Connor is an easy-going lovable rogue. Born and bred in the vicinity of the hospital, he knows the locals and locality like the back of his hand.

Connor drifted into nursing when a sporting injury in his last year of high school had him spending a month in hospital at a time in his life when he was fishing around for direction.

He enjoys the work and is good at it but considers it to be very much a job—not his whole life. His quick sense of humour, open nature and good communication skills make him popular amongst patients and colleagues.

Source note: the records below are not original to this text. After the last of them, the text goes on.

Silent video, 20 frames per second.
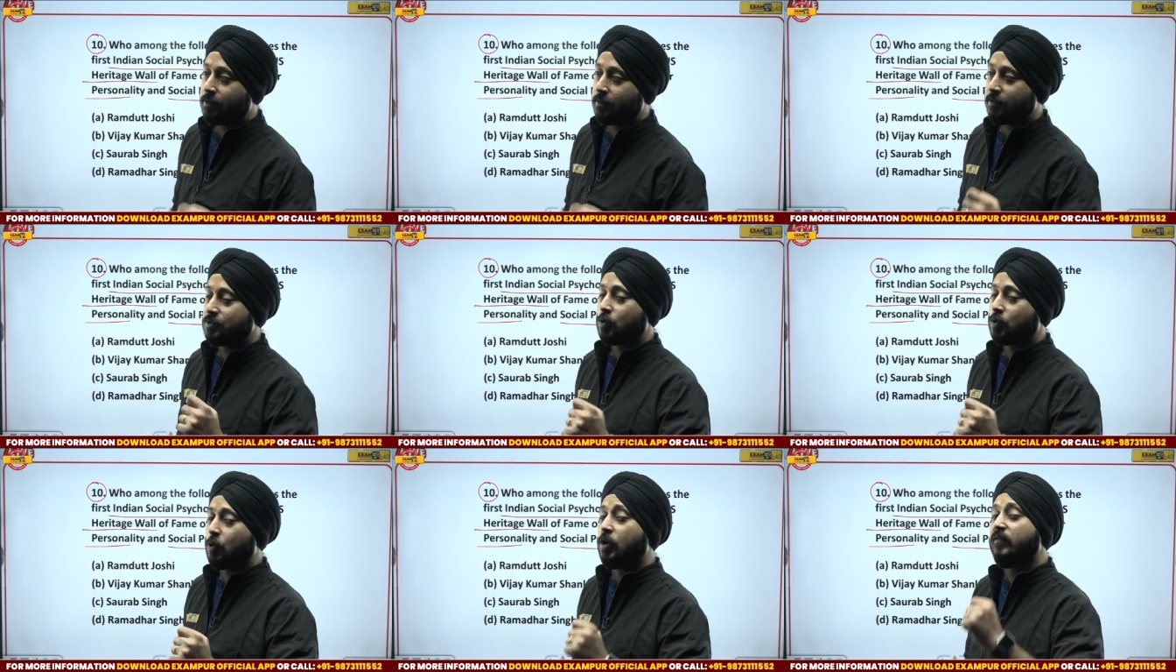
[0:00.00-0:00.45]
uh,
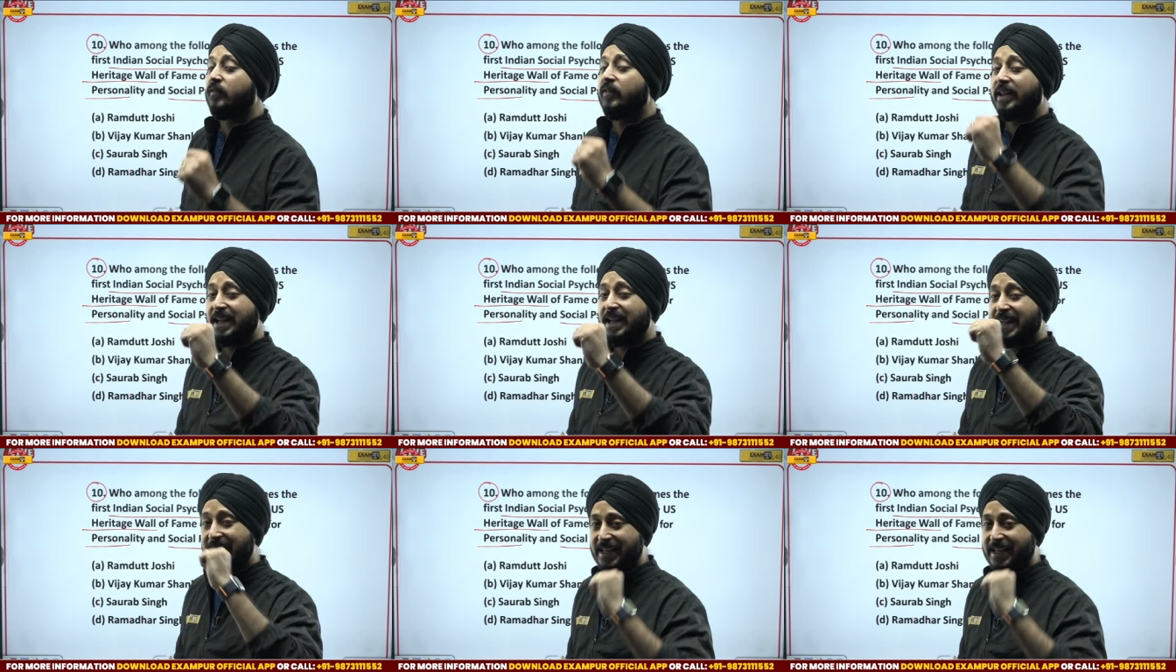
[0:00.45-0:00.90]
score
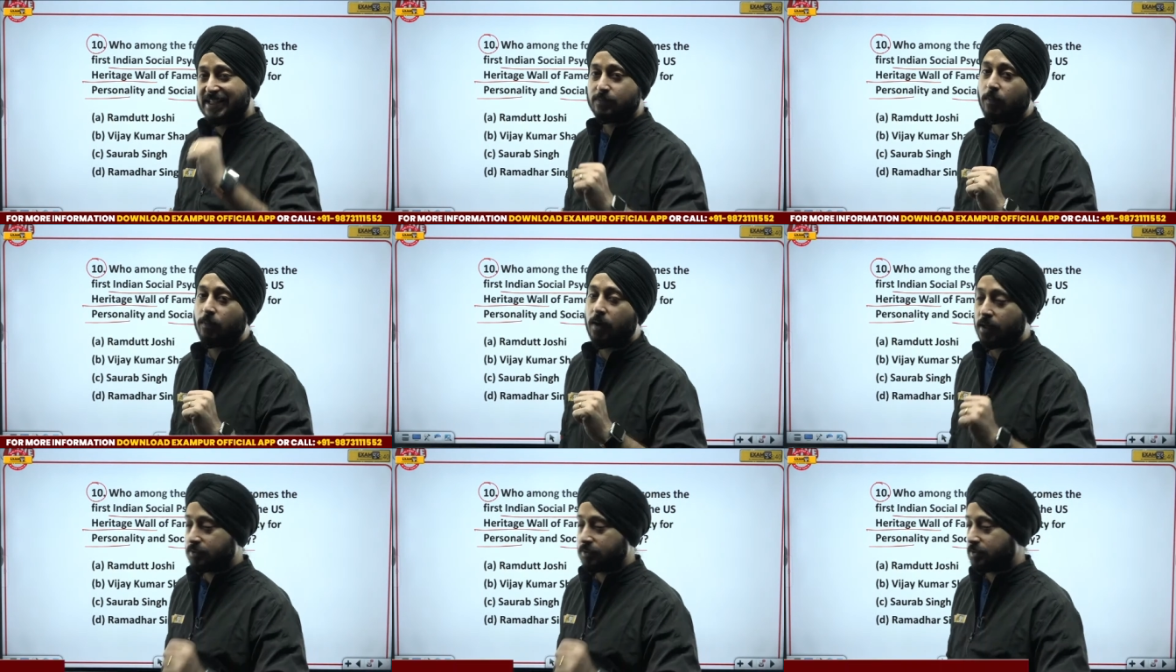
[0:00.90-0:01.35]
very less
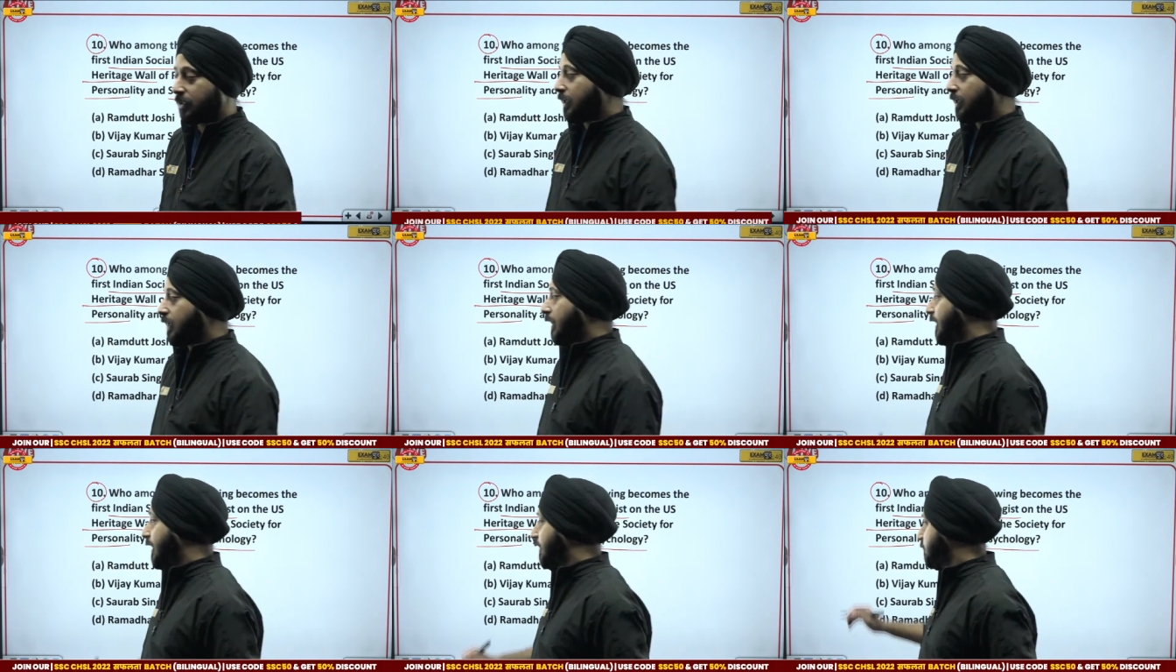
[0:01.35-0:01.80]
marks
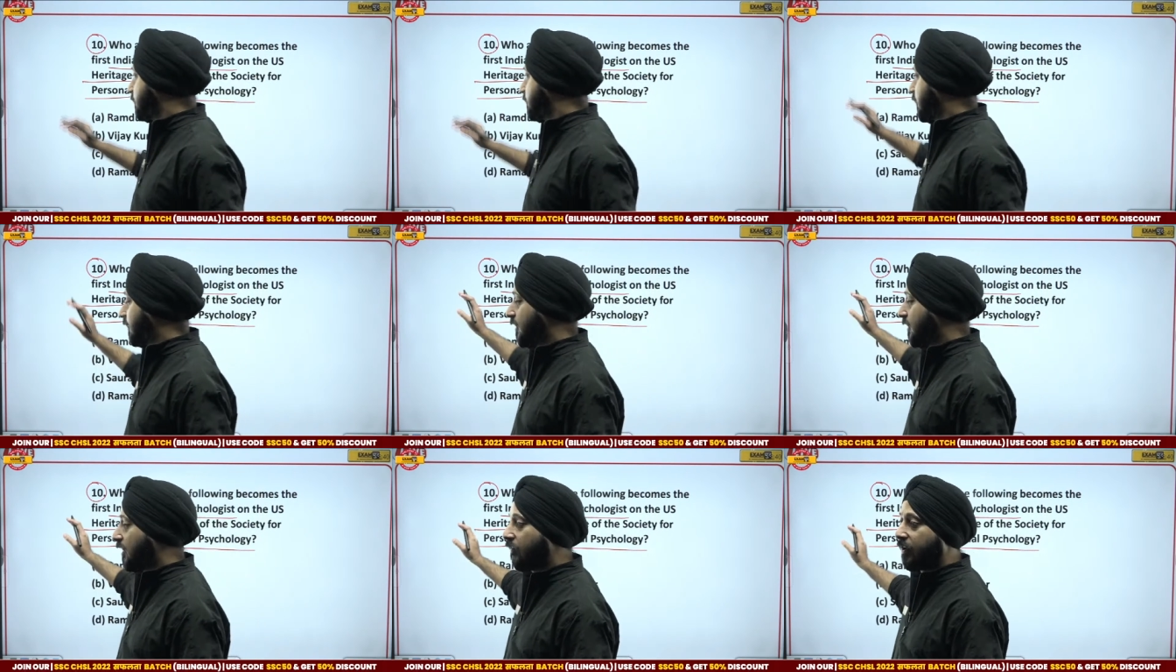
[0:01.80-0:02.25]
in
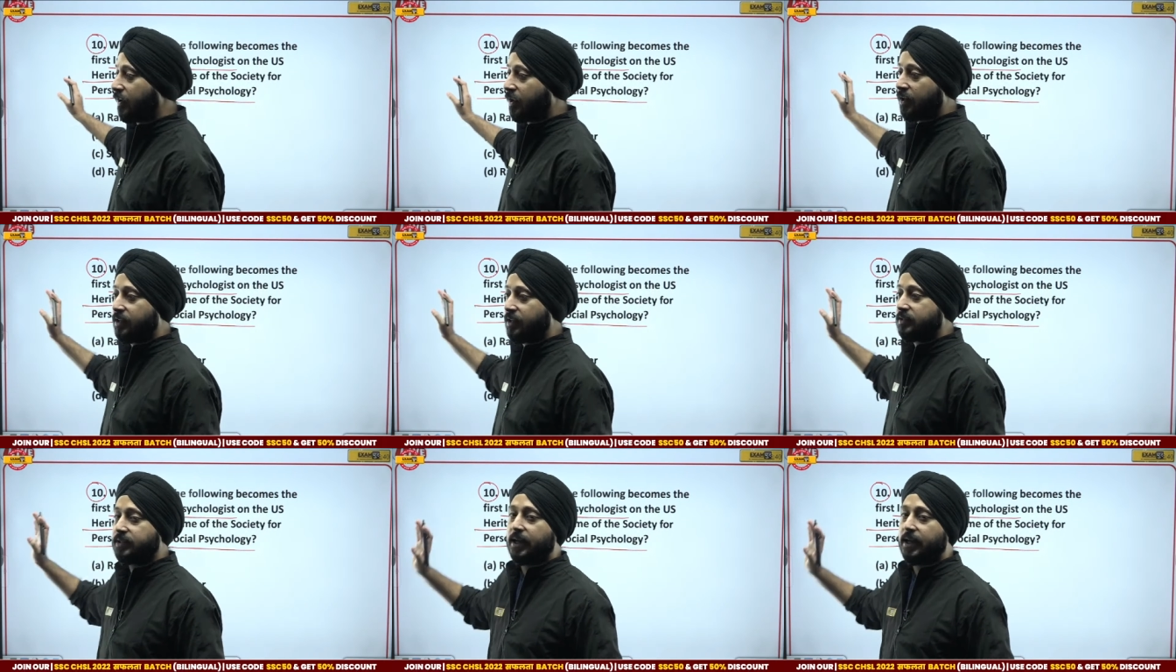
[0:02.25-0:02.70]
general
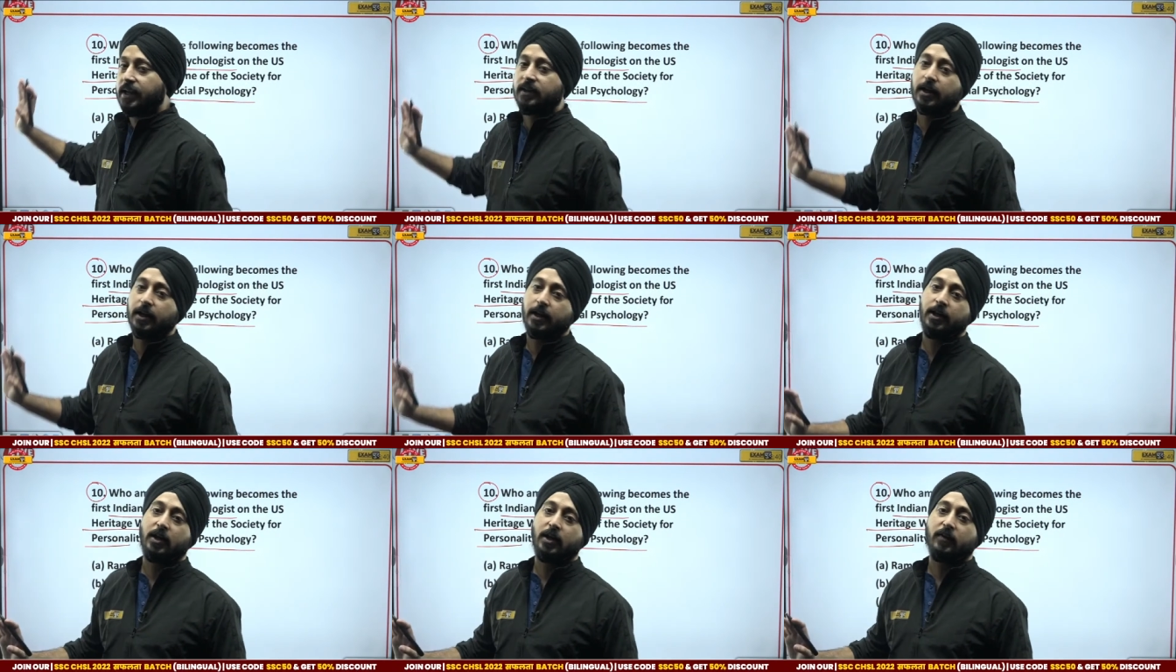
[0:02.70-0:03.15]
awareness and
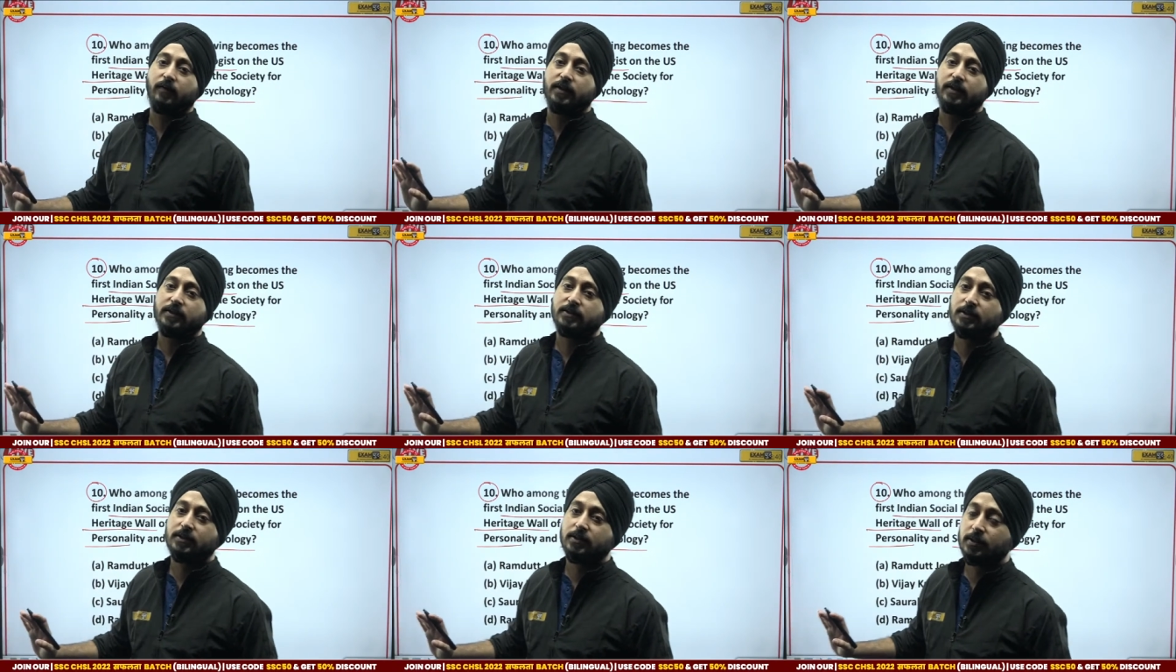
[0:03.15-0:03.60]
current
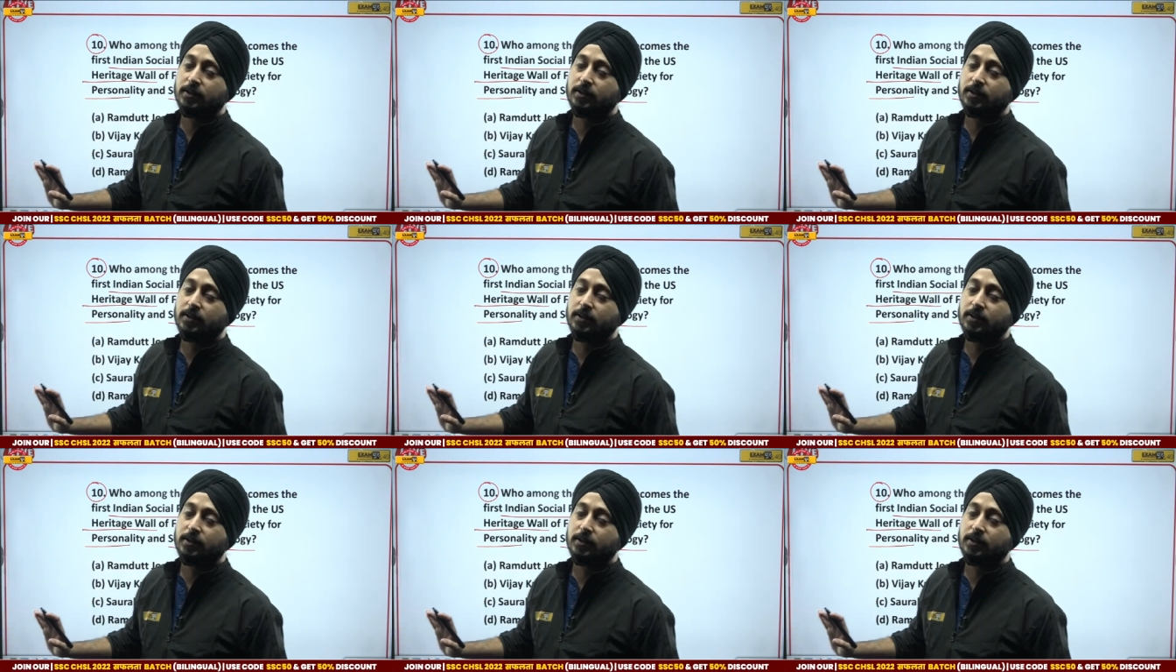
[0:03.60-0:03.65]
affairs.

His mother works in one of the bars in the Leagues Club where the hospital staff often drink. She has always been hugely proud of Connor, of his looks and charm and the qualities which got him a university degree in nursing and his present job. He is the second of her sons, and always, unfairly, the preferred one. Connor thinks the world of her too. He often drops in to the bar to chew the fat with her—when she isn't playing bingo. His dad died when he was 12 and it has been his mother's goal in life to see that Connor never suffered because of it.

Connor's close relationship with his mother has meant that he has always enjoyed a special rapport with women, but it frustrates him when his female colleagues (especially Bron) treat him like a brother rather than a potential love interest.

Connor's ability to breeze through life, avoiding responsibility wherever possible, brings him into sharp contrast with his friend and flatmate Jared.